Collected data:

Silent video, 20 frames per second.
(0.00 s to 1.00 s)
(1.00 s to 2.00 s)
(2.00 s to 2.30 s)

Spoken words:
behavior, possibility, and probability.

...

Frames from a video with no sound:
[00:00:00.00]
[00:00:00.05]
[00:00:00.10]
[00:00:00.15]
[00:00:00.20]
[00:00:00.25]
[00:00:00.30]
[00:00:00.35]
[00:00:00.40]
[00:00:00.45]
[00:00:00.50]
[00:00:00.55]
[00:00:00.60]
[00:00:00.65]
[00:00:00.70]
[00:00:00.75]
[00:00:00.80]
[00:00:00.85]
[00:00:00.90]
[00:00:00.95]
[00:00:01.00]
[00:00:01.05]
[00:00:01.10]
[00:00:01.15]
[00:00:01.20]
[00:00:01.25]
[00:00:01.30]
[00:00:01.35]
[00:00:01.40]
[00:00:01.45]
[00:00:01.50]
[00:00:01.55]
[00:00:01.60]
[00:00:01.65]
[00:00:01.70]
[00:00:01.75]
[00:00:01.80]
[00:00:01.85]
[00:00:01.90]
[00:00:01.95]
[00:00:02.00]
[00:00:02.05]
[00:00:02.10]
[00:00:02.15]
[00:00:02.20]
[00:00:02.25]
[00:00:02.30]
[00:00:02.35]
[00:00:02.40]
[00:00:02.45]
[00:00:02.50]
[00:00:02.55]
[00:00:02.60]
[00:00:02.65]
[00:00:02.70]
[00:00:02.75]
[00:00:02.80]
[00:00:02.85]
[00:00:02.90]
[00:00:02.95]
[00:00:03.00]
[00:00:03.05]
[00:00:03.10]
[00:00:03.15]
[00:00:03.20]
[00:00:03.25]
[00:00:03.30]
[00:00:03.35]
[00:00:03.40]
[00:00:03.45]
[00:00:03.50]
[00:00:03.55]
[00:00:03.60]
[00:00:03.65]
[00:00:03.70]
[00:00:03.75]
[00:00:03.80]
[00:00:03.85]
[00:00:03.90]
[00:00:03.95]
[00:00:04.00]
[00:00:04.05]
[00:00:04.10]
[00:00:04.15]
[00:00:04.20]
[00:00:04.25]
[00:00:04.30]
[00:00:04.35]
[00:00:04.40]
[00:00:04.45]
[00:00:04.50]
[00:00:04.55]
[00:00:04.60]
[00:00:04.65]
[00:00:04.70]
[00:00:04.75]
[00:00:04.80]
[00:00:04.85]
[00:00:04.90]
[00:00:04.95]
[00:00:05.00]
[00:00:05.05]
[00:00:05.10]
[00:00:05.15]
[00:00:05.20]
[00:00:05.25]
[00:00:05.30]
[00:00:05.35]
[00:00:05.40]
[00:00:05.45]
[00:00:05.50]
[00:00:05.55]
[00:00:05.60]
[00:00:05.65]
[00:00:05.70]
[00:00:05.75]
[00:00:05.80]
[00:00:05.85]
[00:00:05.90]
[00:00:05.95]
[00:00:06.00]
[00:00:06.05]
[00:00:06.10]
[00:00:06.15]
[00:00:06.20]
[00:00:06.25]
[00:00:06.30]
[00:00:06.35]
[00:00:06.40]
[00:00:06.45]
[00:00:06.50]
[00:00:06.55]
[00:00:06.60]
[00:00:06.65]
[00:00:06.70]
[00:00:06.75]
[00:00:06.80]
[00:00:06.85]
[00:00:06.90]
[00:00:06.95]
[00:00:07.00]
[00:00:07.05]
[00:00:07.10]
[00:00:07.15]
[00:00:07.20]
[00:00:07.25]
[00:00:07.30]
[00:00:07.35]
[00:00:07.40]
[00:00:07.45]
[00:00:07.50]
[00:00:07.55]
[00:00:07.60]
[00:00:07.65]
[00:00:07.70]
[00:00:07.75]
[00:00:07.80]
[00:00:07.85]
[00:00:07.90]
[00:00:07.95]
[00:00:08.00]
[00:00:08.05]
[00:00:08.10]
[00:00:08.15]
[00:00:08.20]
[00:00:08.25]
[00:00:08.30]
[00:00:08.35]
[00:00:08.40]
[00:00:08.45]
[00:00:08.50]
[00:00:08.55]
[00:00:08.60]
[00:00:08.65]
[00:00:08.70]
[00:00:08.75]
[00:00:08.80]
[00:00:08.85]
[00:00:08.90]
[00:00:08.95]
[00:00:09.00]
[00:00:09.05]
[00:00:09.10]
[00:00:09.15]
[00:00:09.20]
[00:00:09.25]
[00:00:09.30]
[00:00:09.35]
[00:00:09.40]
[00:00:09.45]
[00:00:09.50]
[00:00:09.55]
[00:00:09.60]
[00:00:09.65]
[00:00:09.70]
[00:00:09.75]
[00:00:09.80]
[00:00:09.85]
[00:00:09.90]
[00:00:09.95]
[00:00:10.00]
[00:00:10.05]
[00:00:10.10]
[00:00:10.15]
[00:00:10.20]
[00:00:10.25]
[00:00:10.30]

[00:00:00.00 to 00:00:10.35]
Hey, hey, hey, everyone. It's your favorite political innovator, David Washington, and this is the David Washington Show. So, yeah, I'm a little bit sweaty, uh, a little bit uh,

Work required: From the records above, give again exactly the lines running from the line with "[00:00:06.10]" to the line with "[00:00:10.10]", inclusive.

Reply to the exercise:
[00:00:06.10]
[00:00:06.15]
[00:00:06.20]
[00:00:06.25]
[00:00:06.30]
[00:00:06.35]
[00:00:06.40]
[00:00:06.45]
[00:00:06.50]
[00:00:06.55]
[00:00:06.60]
[00:00:06.65]
[00:00:06.70]
[00:00:06.75]
[00:00:06.80]
[00:00:06.85]
[00:00:06.90]
[00:00:06.95]
[00:00:07.00]
[00:00:07.05]
[00:00:07.10]
[00:00:07.15]
[00:00:07.20]
[00:00:07.25]
[00:00:07.30]
[00:00:07.35]
[00:00:07.40]
[00:00:07.45]
[00:00:07.50]
[00:00:07.55]
[00:00:07.60]
[00:00:07.65]
[00:00:07.70]
[00:00:07.75]
[00:00:07.80]
[00:00:07.85]
[00:00:07.90]
[00:00:07.95]
[00:00:08.00]
[00:00:08.05]
[00:00:08.10]
[00:00:08.15]
[00:00:08.20]
[00:00:08.25]
[00:00:08.30]
[00:00:08.35]
[00:00:08.40]
[00:00:08.45]
[00:00:08.50]
[00:00:08.55]
[00:00:08.60]
[00:00:08.65]
[00:00:08.70]
[00:00:08.75]
[00:00:08.80]
[00:00:08.85]
[00:00:08.90]
[00:00:08.95]
[00:00:09.00]
[00:00:09.05]
[00:00:09.10]
[00:00:09.15]
[00:00:09.20]
[00:00:09.25]
[00:00:09.30]
[00:00:09.35]
[00:00:09.40]
[00:00:09.45]
[00:00:09.50]
[00:00:09.55]
[00:00:09.60]
[00:00:09.65]
[00:00:09.70]
[00:00:09.75]
[00:00:09.80]
[00:00:09.85]
[00:00:09.90]
[00:00:09.95]
[00:00:10.00]
[00:00:10.05]
[00:00:10.10]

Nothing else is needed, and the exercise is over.